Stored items
:::::
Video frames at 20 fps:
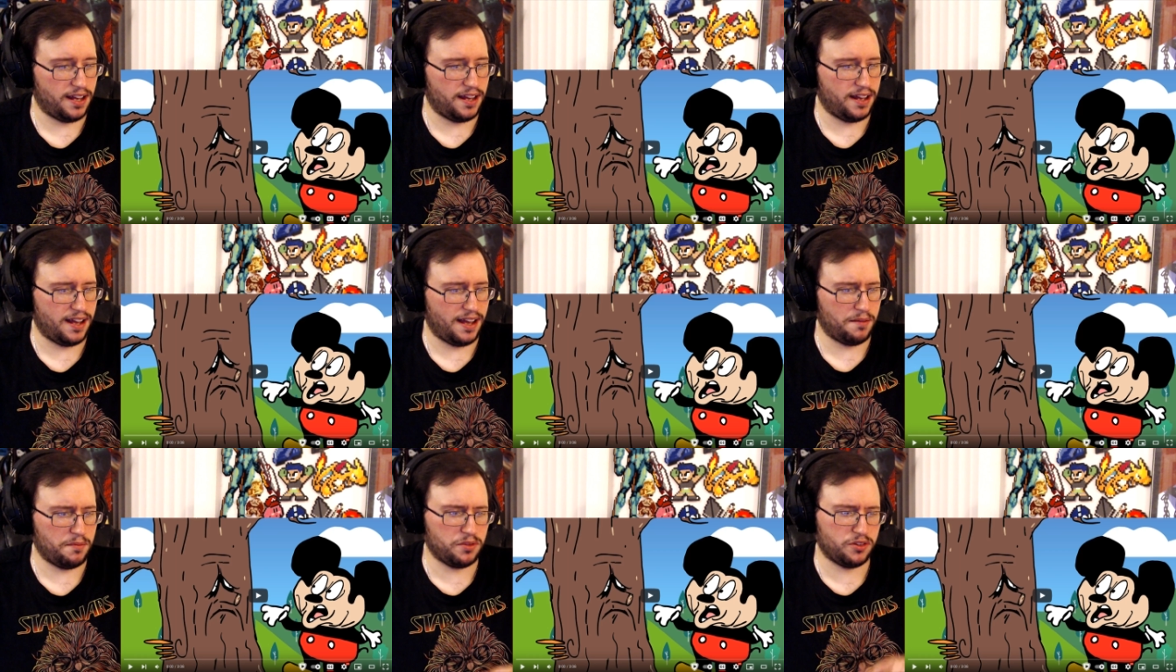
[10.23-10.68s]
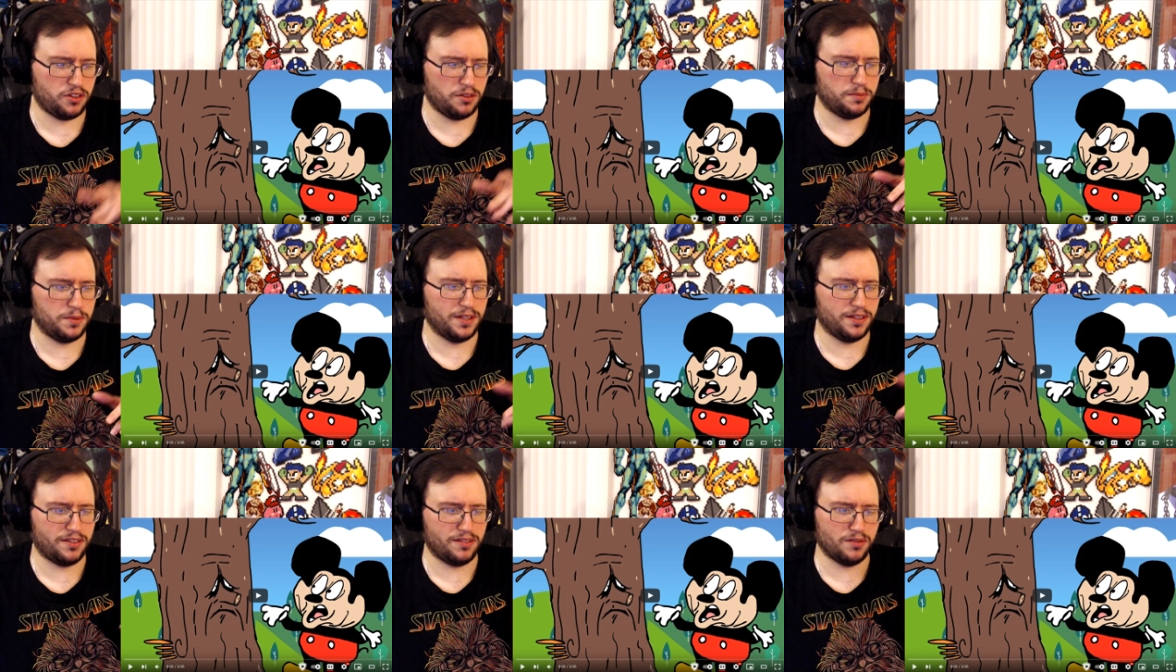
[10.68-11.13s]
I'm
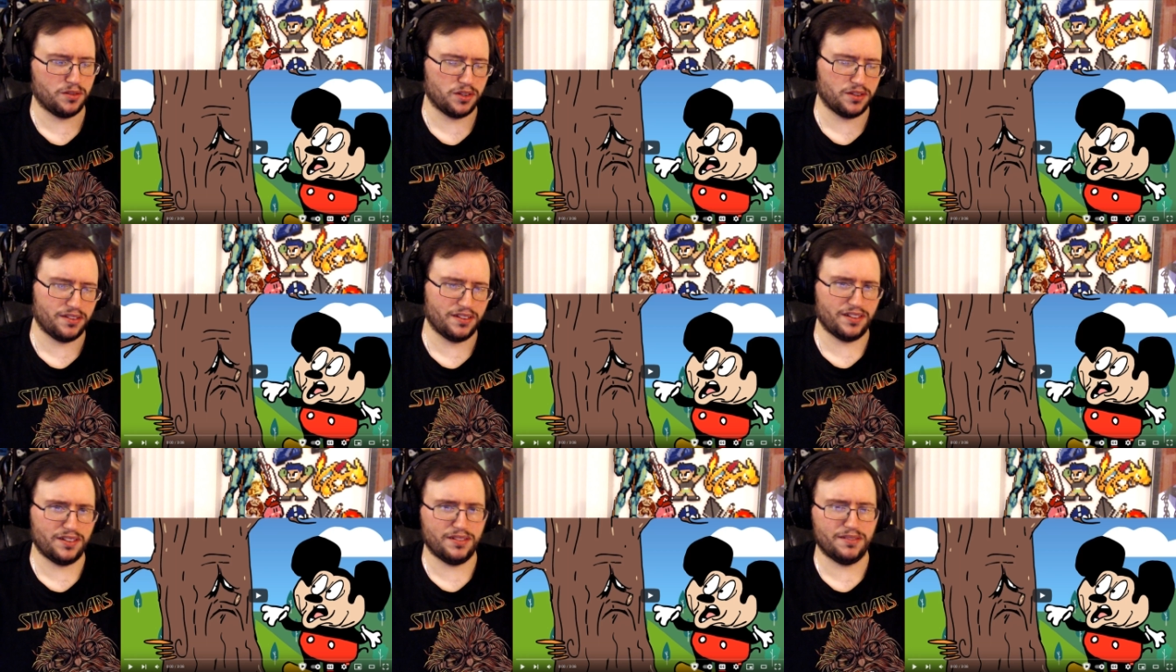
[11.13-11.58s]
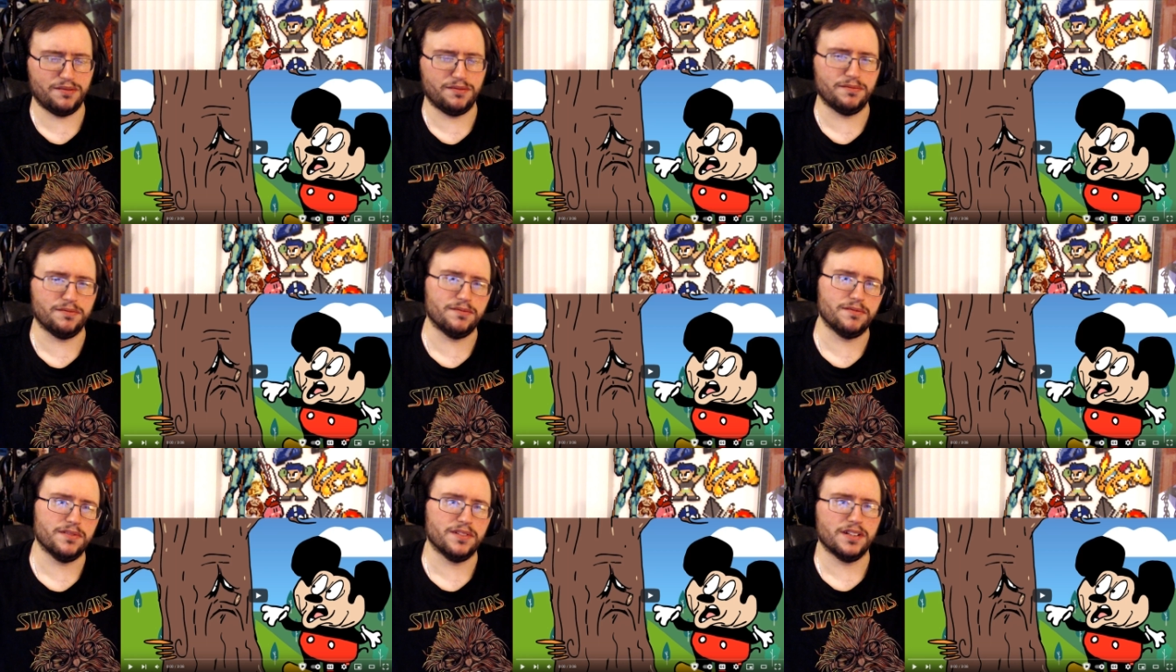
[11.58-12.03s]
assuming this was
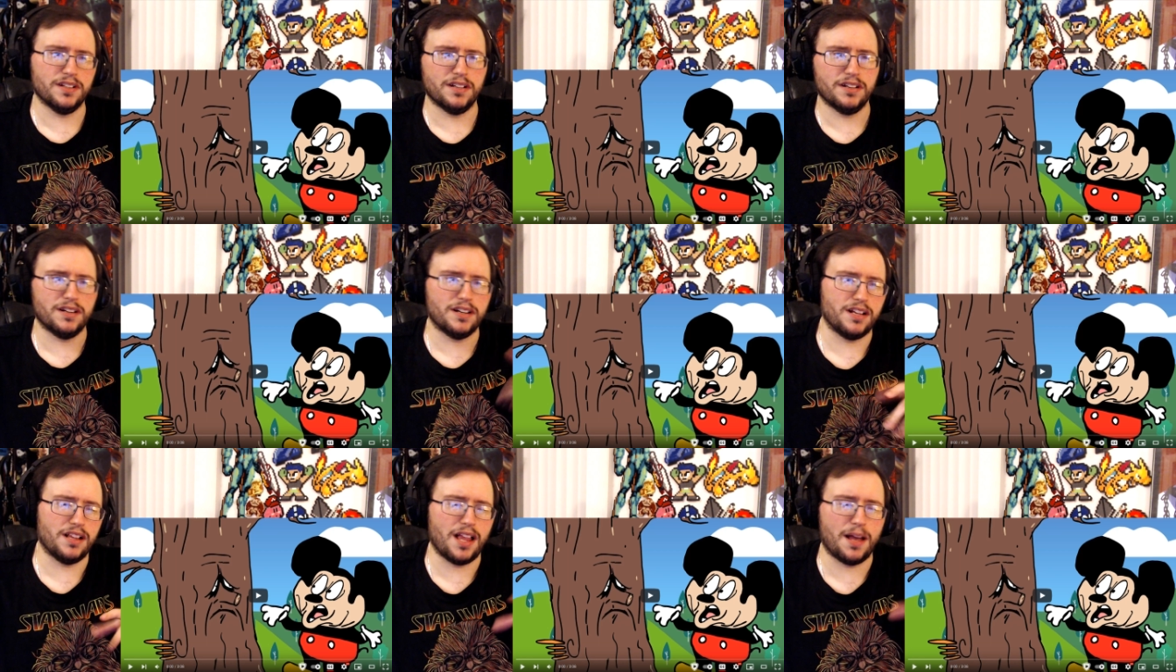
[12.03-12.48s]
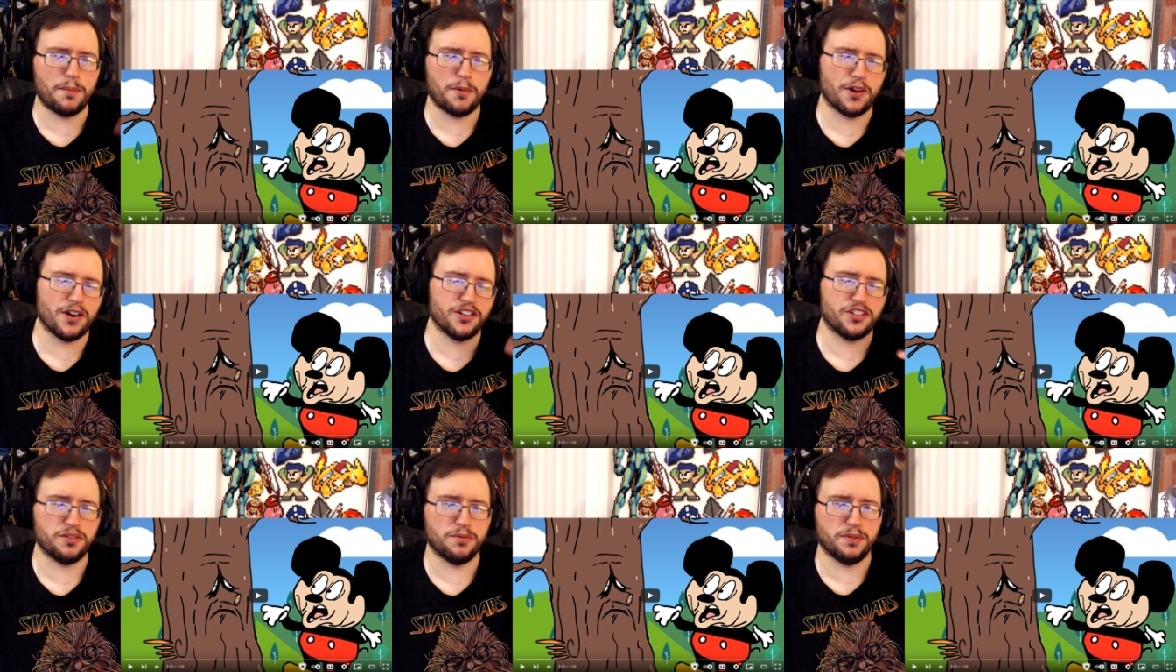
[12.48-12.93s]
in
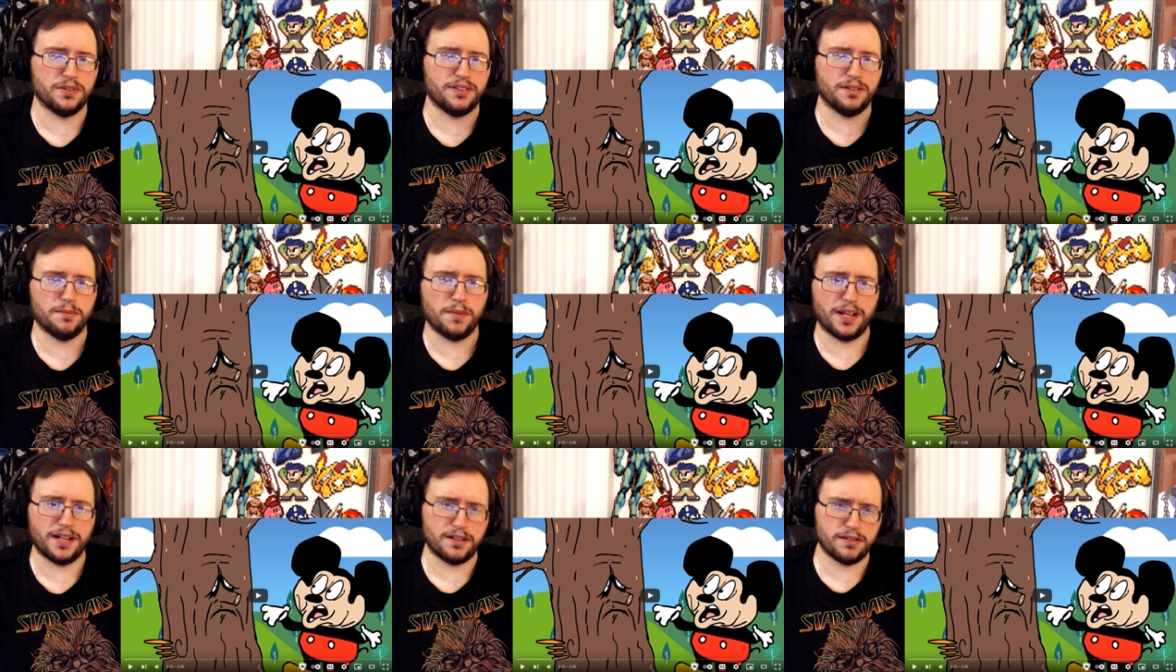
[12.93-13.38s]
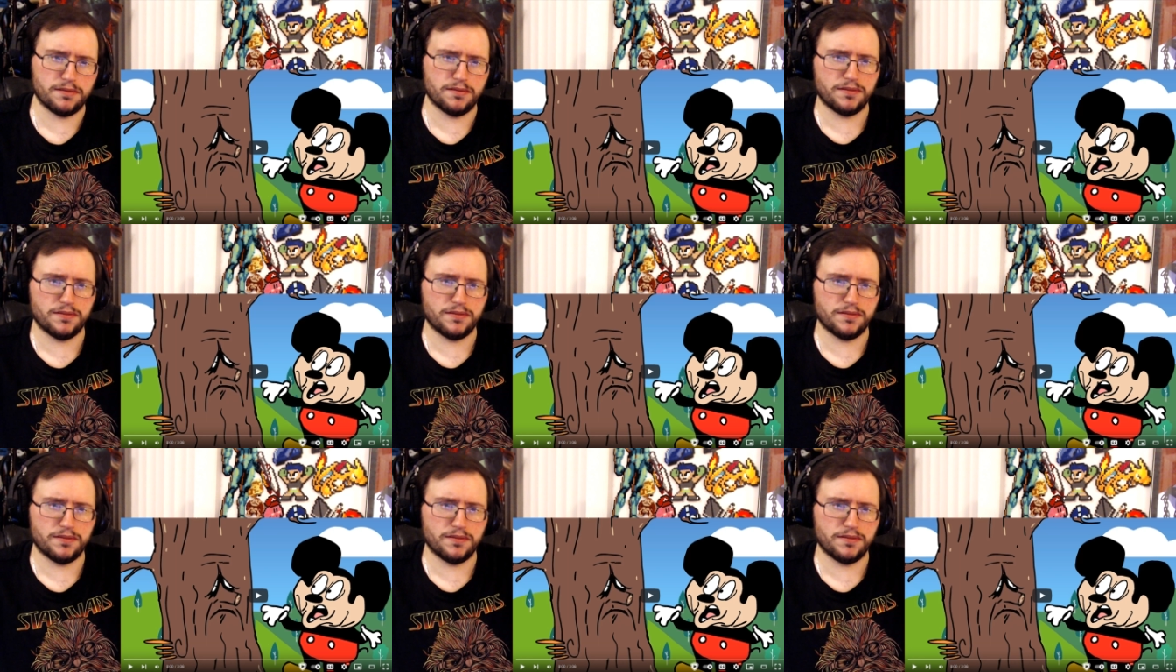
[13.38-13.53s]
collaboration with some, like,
:::::
## TASK STATEMENT:
The required output is every line from the one containing "[10.23-10.68s]" through the last line of the records, inclusive, reproduced exactly and without pictures.

## ANSWER SECTION:
[10.23-10.68s]
[10.68-11.13s]
I'm
[11.13-11.58s]
[11.58-12.03s]
assuming this was
[12.03-12.48s]
[12.48-12.93s]
in
[12.93-13.38s]
[13.38-13.53s]
collaboration with some, like,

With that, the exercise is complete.